Created 07-11-2018 06:38 PM
I have a hive table (in the glue metastore in AWS) like this:
CREATE EXTERNAL TABLE `events_keyed`( `source_file_name` string, `ingest_timestamp` timestamp, ... `time_of_event` int ...) PARTITIONED BY ( `time_of_event_day` date) ROW FORMAT SERDE 'org.apache.hadoop.hive.ql.io.parquet.serde.ParquetHiveSerDe' STORED AS INPUTFORMAT 'org.apache.hadoop.hive.ql.io.parquet.MapredParquetInputFormat' OUTPUTFORMAT 'org.apache.hadoop.hive.ql.io.parquet.MapredParquetOutputFormat' LOCATION 'my_location' TBLPROPERTIES ( 'PARQUET.COMPRESSION'='SNAPPY', 'transient_lastDdlTime'='1531187782')
I want to append data to it from spark:
val deviceData = hiveContext.table(deviceDataDBName + "." + deviceDataTableName)
val incrementalKeyed = sqlDFProdDedup.join(broadcast(deviceData),
$"prod_clean.endpoint_id" === $"$deviceDataTableName.endpoint_id"
&& $"prod_clean.time_of_event" >= $"$deviceDataTableName.start_dt_unix"
&& $"prod_clean.time_of_event" <= coalesce($"$deviceDataTableName.end_dt_unix"),
"inner")
.select(
$"prod_clean.source_file_name",
$"prod_clean.ingest_timestamp",
...
$"prod_clean.time_of_event",
...
$"prod_clean.time_of_event_day"
)
// this show good data:
incrementalKeyed.show(20, false)
incrementalKeyed.repartition($"time_of_event_day")
.write
.partitionBy("time_of_event_day")
.format("hive")
.mode("append")
.saveAsTable(outputDBName + "." + outputTableName + "_keyed")
But this gives me a failure:
Exception encountered reading prod data:
org.apache.spark.SparkException: Requested partitioning does not match the events_keyed table:
Requested partitions:
Table partitions: time_of_event_day
What am I doing wrong?
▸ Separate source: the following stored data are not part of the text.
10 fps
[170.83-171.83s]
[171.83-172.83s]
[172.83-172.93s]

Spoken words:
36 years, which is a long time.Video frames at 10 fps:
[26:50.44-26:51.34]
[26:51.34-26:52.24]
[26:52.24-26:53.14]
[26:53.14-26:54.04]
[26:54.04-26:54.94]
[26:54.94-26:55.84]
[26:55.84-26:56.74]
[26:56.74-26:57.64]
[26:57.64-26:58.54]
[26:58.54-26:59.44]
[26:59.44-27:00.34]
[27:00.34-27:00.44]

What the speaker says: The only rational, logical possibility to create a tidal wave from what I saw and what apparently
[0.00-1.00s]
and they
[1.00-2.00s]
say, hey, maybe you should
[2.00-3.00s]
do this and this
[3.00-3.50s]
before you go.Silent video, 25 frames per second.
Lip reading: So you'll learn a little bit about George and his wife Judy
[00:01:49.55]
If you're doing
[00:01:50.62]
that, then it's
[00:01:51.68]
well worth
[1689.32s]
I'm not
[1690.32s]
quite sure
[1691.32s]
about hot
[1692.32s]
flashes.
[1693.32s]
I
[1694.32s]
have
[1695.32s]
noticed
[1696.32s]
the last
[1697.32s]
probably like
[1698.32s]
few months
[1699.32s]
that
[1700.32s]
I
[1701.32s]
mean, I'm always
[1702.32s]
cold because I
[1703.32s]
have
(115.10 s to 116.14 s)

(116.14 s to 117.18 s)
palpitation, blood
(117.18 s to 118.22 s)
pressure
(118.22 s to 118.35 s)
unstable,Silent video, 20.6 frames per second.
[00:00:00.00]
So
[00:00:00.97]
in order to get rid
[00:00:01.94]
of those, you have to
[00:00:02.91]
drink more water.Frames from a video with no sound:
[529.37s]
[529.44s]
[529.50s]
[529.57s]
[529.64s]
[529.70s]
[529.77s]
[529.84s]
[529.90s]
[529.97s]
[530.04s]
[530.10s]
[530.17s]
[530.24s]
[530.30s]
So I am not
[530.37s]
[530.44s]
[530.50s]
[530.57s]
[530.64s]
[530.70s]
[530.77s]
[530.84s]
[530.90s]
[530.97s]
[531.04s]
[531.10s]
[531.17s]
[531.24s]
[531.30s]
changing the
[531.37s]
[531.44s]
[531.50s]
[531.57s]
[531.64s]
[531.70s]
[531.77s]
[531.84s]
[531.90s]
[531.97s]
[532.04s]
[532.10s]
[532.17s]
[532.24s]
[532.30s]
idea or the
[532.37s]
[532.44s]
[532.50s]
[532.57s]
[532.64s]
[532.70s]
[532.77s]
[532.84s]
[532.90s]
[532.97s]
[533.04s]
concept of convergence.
How can I accomplish the append operation I'm trying to get?
Created 07-12-2018 01:58 PM
I was able to get this to work by using the insertInto() function, rather than the saveAsTable() function.
Created 07-12-2018 09:23 AM
@Zack Riesland Can you provide schema of sqlDFProdDedup and deviceData dataframes ?
Created 07-12-2018 10:29 AM
Thanks @hmatta
Printing schema for sqlDFProdDedup: root |-- time_of_event_day: date (nullable = true) |-- endpoint_id: integer (nullable = true) ... |-- time_of_event: integer (nullable = true) ... |-- source_file_name: string (nullable = true) Printing schema for deviceData: root ... |-- endpoint_id: integer (nullable = true) |-- source_file_name: string (nullable = true) ... |-- start_dt_unix: long (nullable = true) |-- end_dt_unix: long (nullable = true) Printing schema for incrementalKeyed (result of joining 2 sets above): root |-- source_file_name: string (nullable = true) |-- ingest_timestamp: timestamp (nullable = false) ... |-- endpoint_id: integer (nullable = true) ... |-- time_of_event: integer (nullable = true) ... |-- time_of_event_day: date (nullable = true)
Created 07-12-2018 01:58 PM
I was able to get this to work by using the insertInto() function, rather than the saveAsTable() function.